Record excerpts:

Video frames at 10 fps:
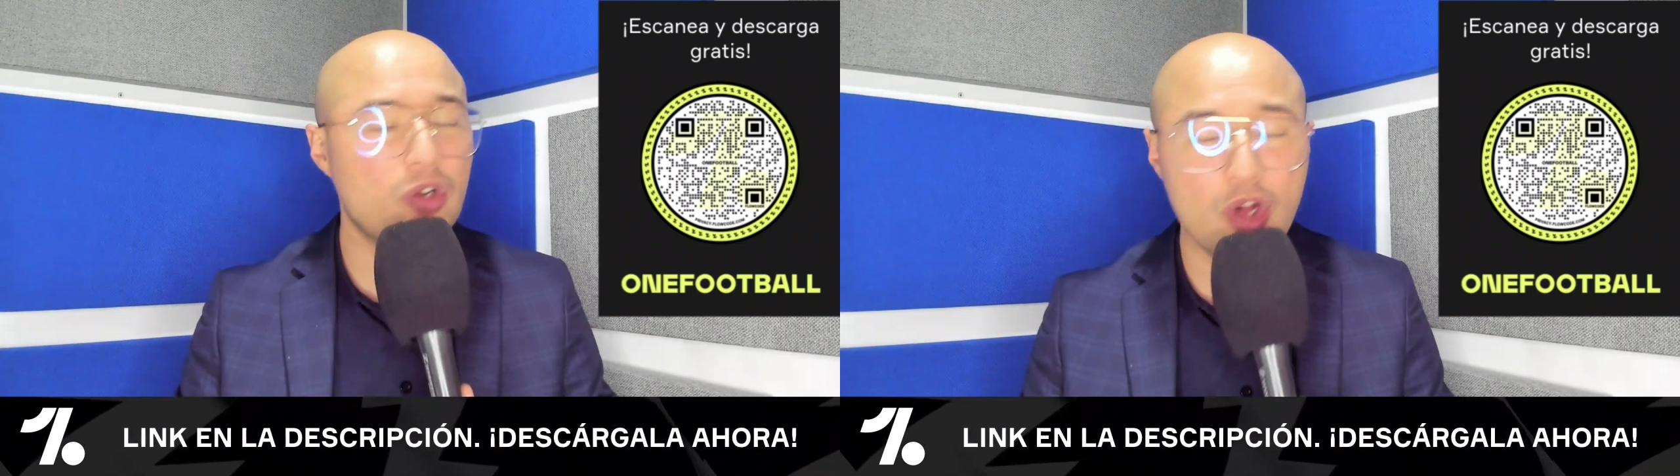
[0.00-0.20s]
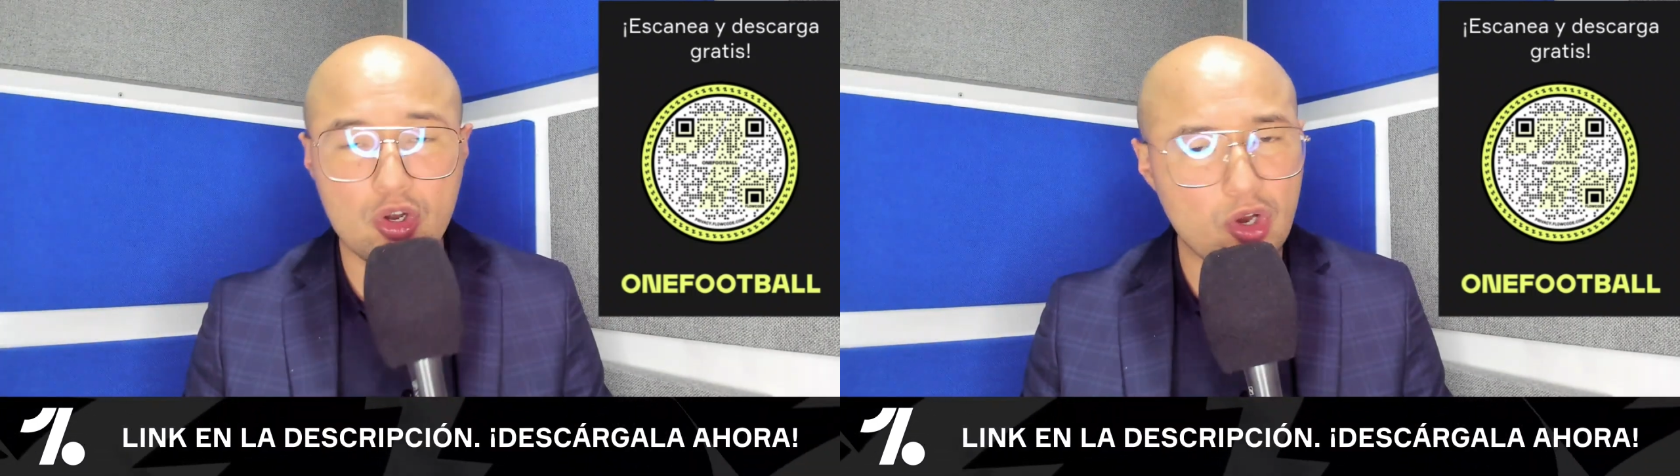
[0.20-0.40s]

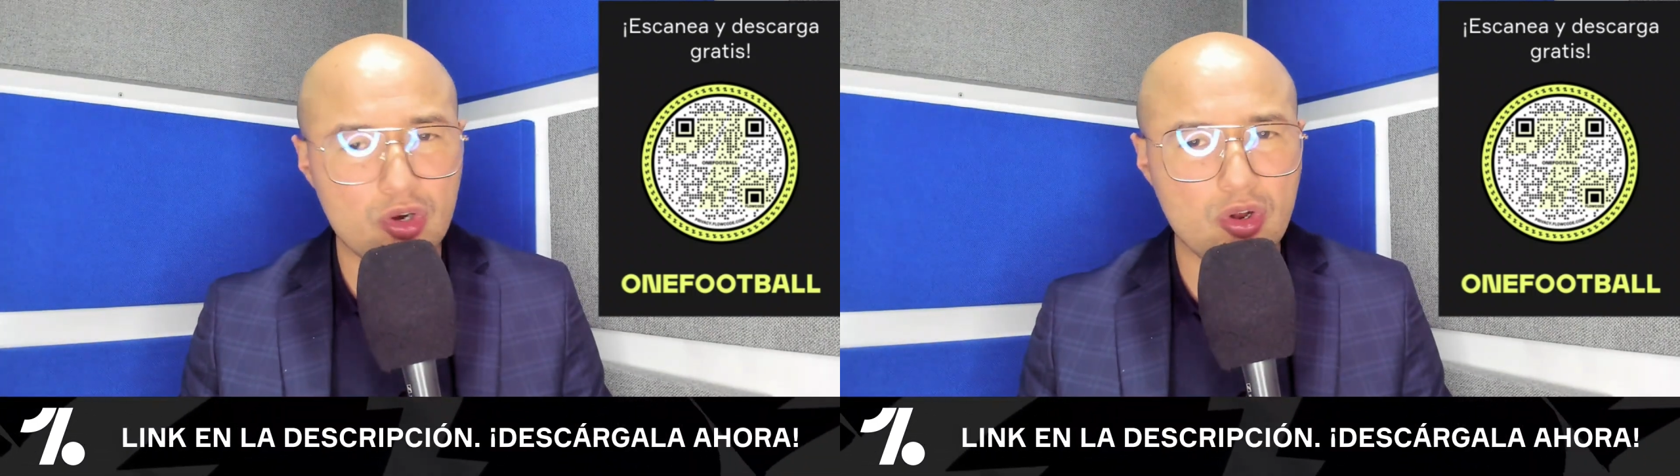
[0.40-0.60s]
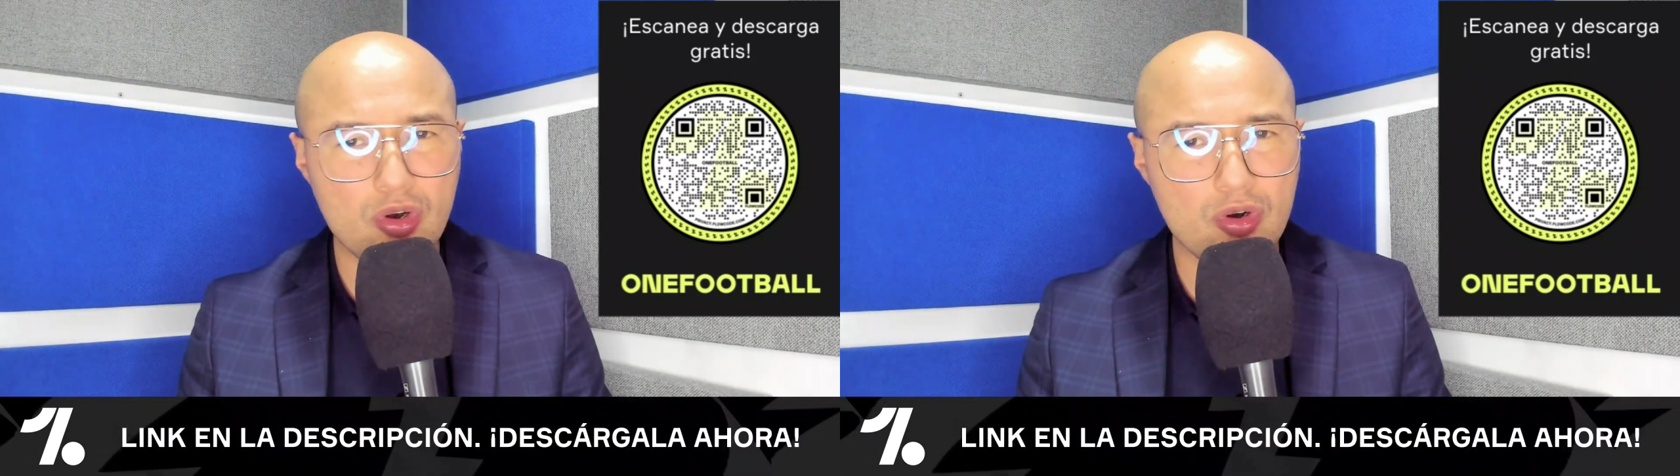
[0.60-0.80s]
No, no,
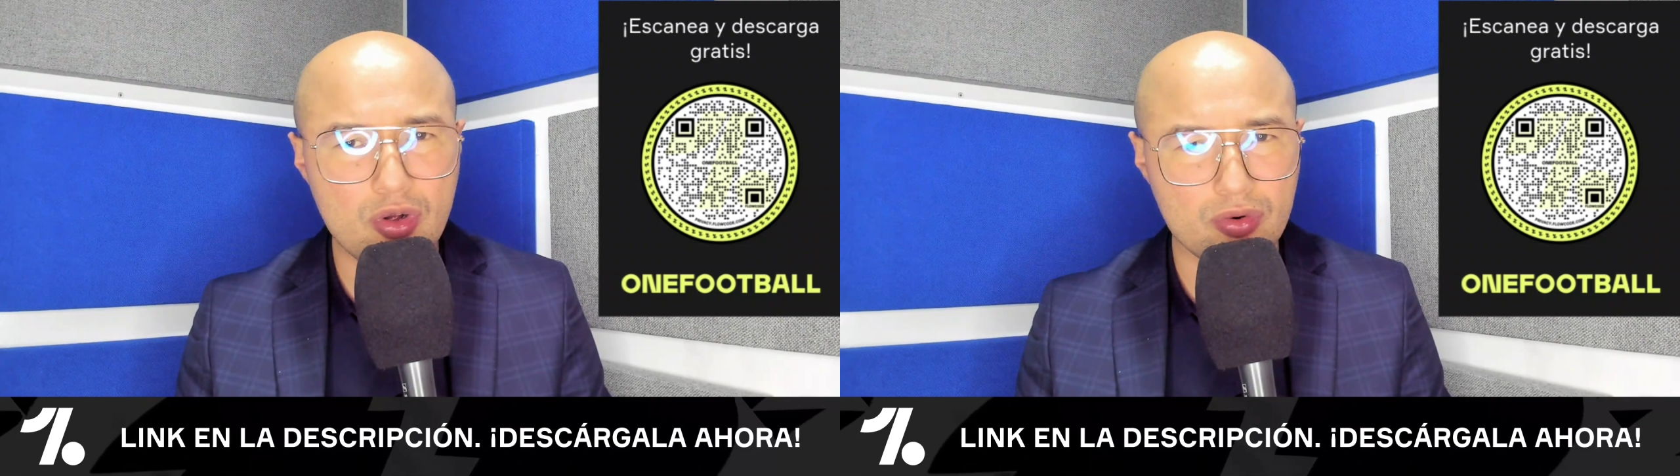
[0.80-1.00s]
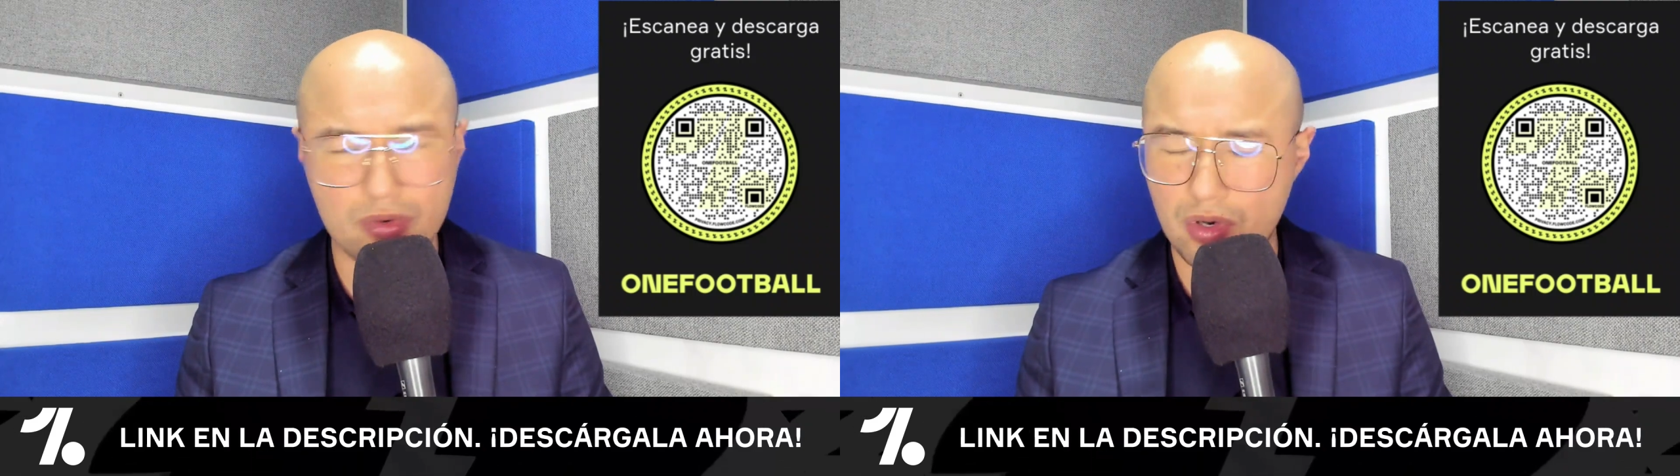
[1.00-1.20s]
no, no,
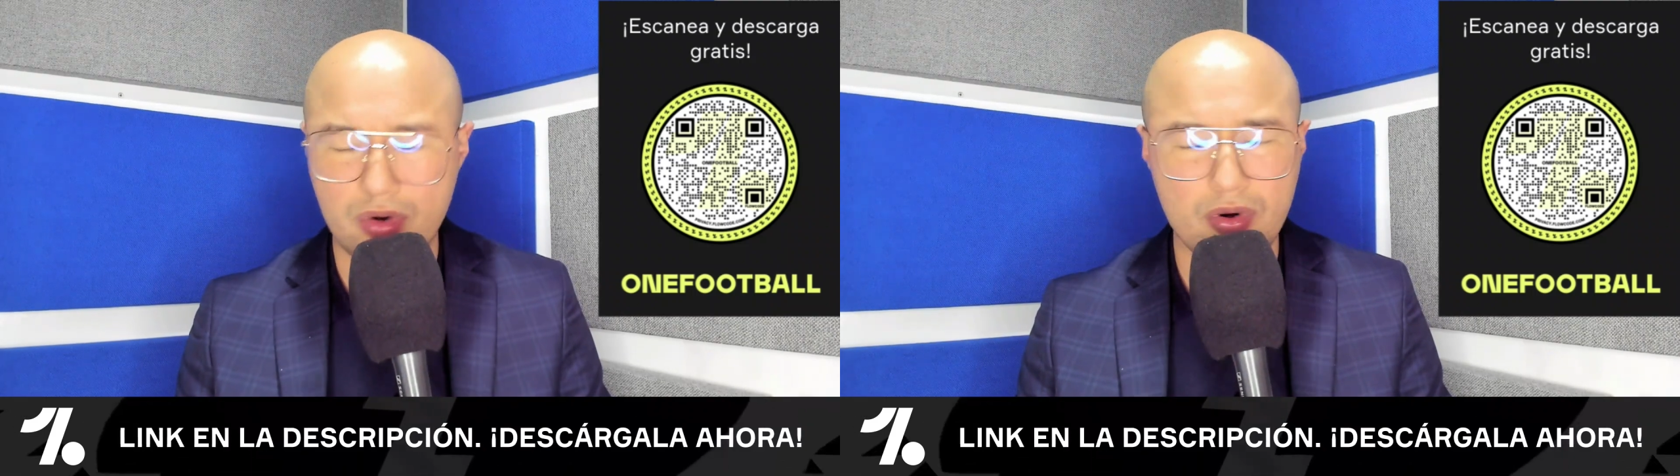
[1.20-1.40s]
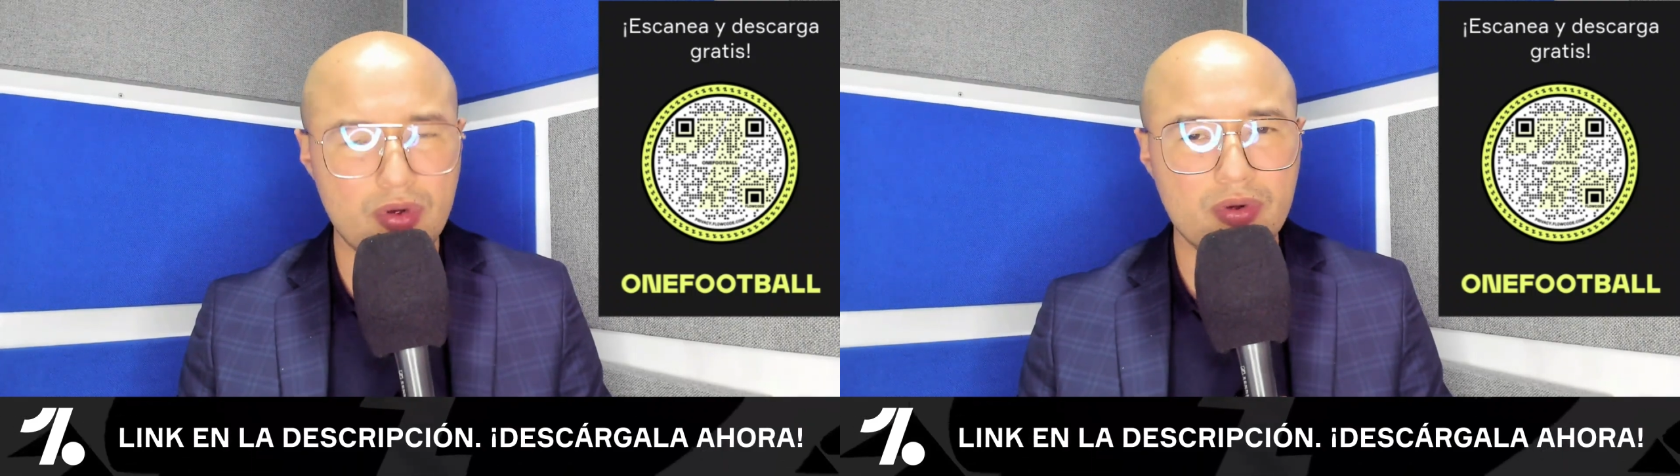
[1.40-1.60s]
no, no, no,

Exercise details: Only the lines from the one containing "[0.20-0.40s]" through the last line of the material are to be restated word for word; no picture is to be included.

Solution to this exercise:
[0.20-0.40s]

[0.40-0.60s]
[0.60-0.80s]
No, no,
[0.80-1.00s]
[1.00-1.20s]
no, no,
[1.20-1.40s]
[1.40-1.60s]
no, no, no,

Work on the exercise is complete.